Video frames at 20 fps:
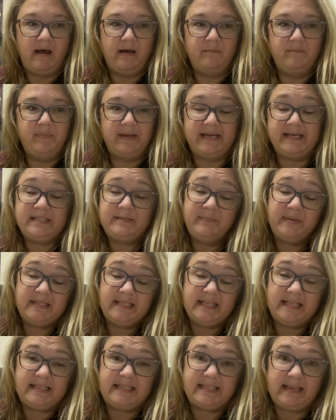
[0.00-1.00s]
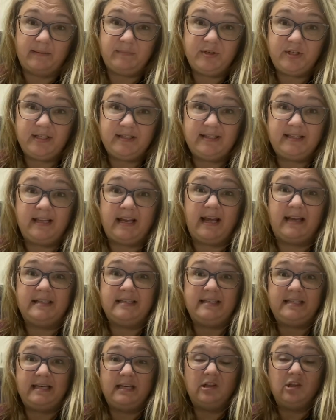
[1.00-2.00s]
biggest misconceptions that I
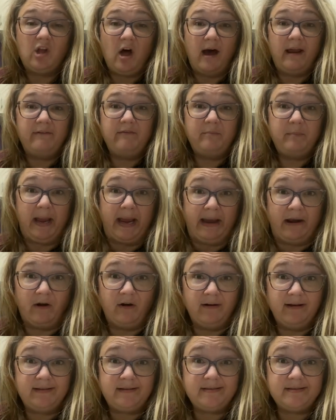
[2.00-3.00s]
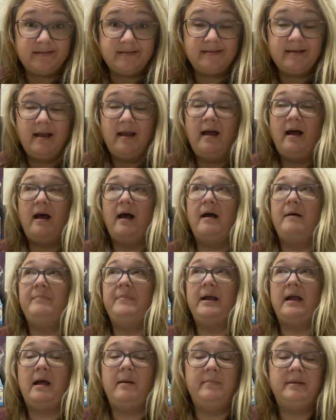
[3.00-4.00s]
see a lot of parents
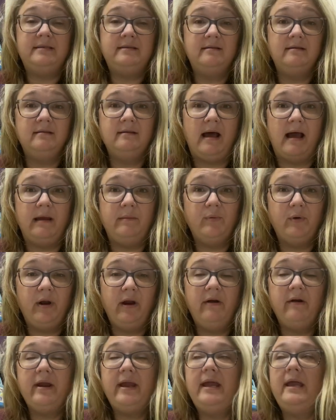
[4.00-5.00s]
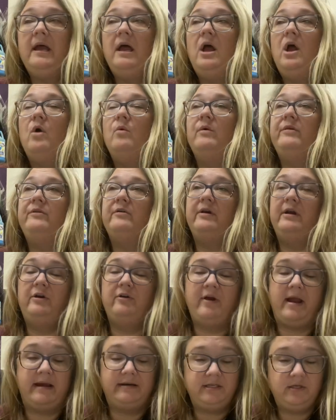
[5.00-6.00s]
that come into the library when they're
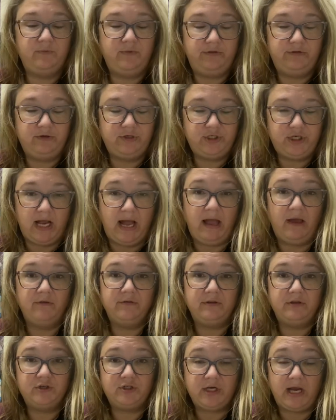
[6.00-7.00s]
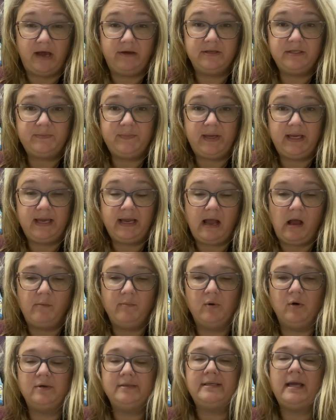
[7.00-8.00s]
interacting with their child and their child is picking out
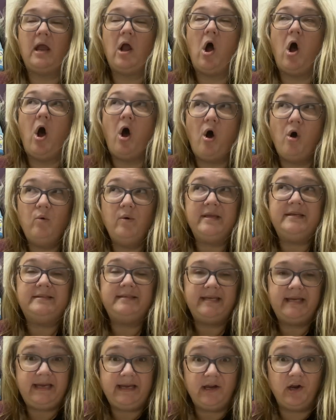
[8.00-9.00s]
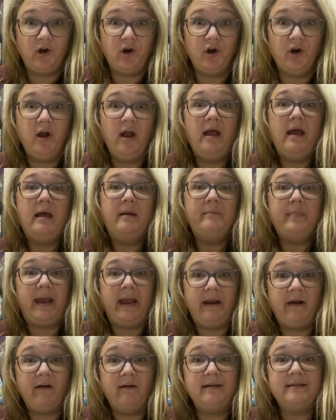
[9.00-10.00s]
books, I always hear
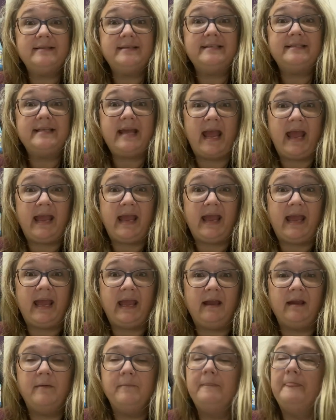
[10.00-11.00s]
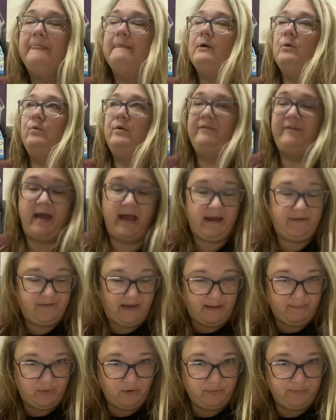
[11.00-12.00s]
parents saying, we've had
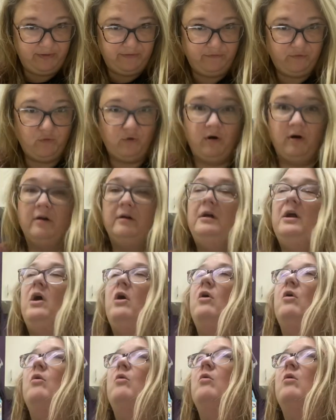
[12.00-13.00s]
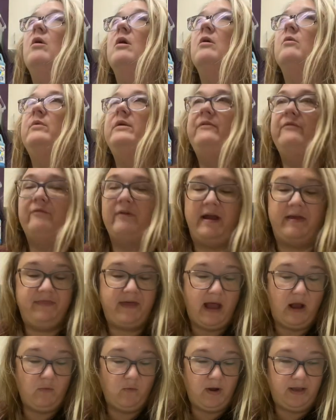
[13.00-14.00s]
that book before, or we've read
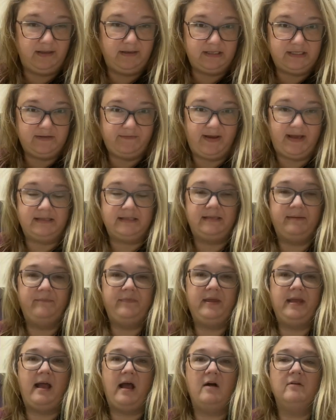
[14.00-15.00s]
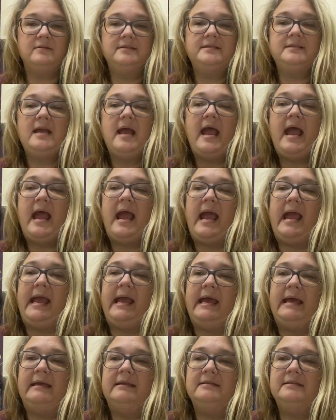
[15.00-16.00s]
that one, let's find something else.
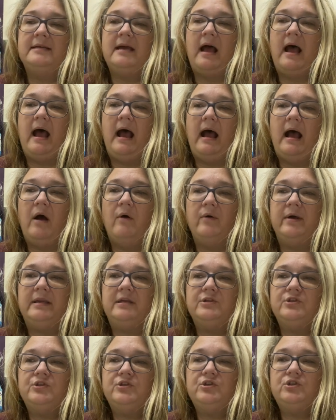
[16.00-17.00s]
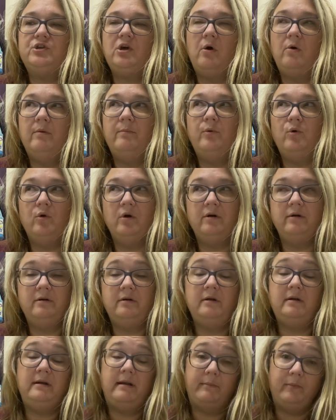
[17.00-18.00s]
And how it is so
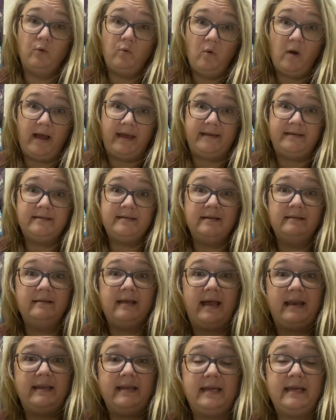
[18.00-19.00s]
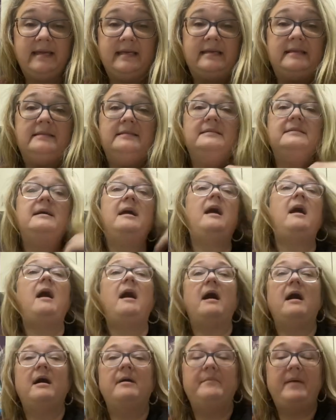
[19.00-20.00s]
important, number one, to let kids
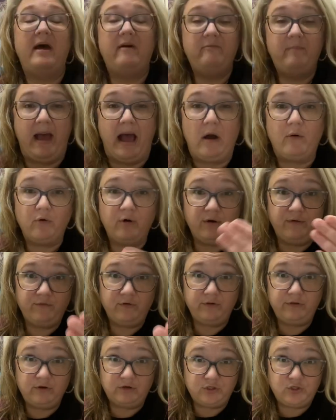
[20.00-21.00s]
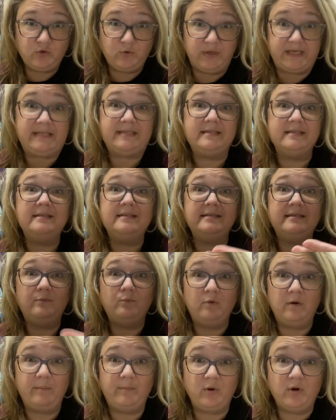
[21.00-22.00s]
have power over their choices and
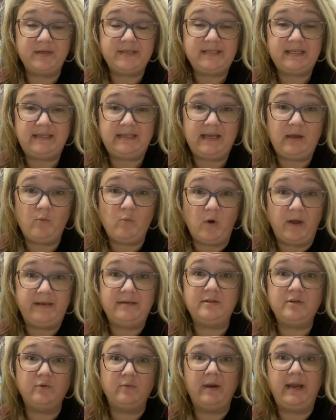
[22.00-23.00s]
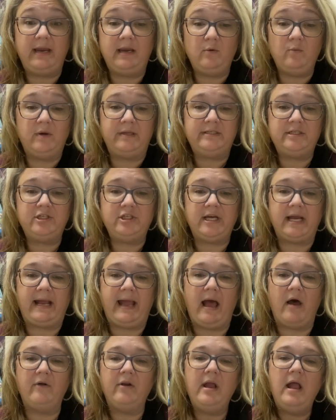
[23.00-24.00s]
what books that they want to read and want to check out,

━━━━━━━━

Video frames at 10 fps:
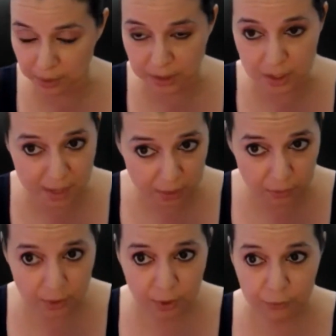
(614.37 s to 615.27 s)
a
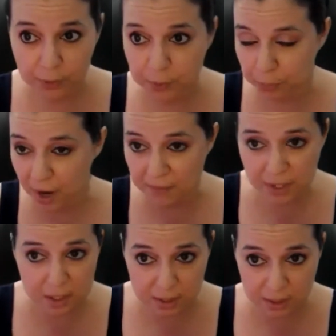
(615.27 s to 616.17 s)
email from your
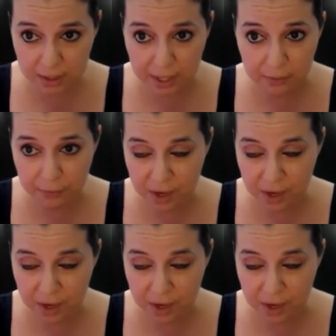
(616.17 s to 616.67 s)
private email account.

━━━━━━━━

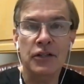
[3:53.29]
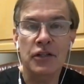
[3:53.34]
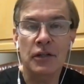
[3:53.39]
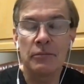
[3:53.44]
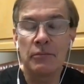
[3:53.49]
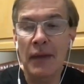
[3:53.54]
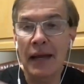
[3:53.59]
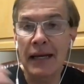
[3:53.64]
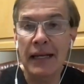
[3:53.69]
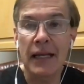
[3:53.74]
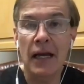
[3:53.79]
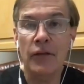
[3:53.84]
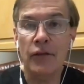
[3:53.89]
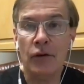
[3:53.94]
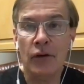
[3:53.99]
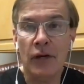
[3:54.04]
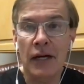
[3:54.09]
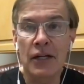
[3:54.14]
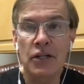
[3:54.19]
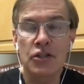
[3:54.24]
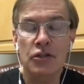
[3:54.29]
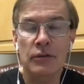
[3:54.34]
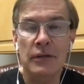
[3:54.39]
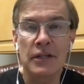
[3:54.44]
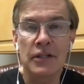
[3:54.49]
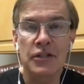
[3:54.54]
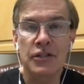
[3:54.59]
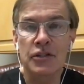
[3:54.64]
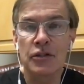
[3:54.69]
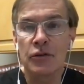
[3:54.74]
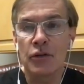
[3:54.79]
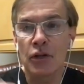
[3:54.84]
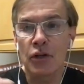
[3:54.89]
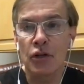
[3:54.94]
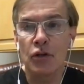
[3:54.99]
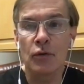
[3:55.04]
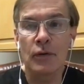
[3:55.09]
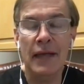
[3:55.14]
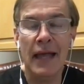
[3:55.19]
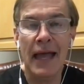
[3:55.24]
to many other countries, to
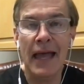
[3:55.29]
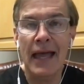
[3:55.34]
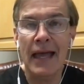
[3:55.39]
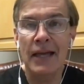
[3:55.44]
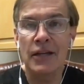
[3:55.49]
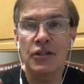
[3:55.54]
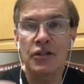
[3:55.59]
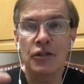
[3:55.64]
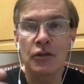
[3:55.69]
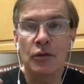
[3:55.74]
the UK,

━━━━━━━━

◆ **WHAT YOU WILL DO**:
An exact transcription is needed of the lines from the one with "Video frames at 20" to the one with "[14.00-15.00s]" above, both ends included, with pictures left out.

◆ **TASK OUTPUT**:
Video frames at 20 fps:
[0.00-1.00s]
[1.00-2.00s]
biggest misconceptions that I
[2.00-3.00s]
[3.00-4.00s]
see a lot of parents
[4.00-5.00s]
[5.00-6.00s]
that come into the library when they're
[6.00-7.00s]
[7.00-8.00s]
interacting with their child and their child is picking out
[8.00-9.00s]
[9.00-10.00s]
books, I always hear
[10.00-11.00s]
[11.00-12.00s]
parents saying, we've had
[12.00-13.00s]
[13.00-14.00s]
that book before, or we've read
[14.00-15.00s]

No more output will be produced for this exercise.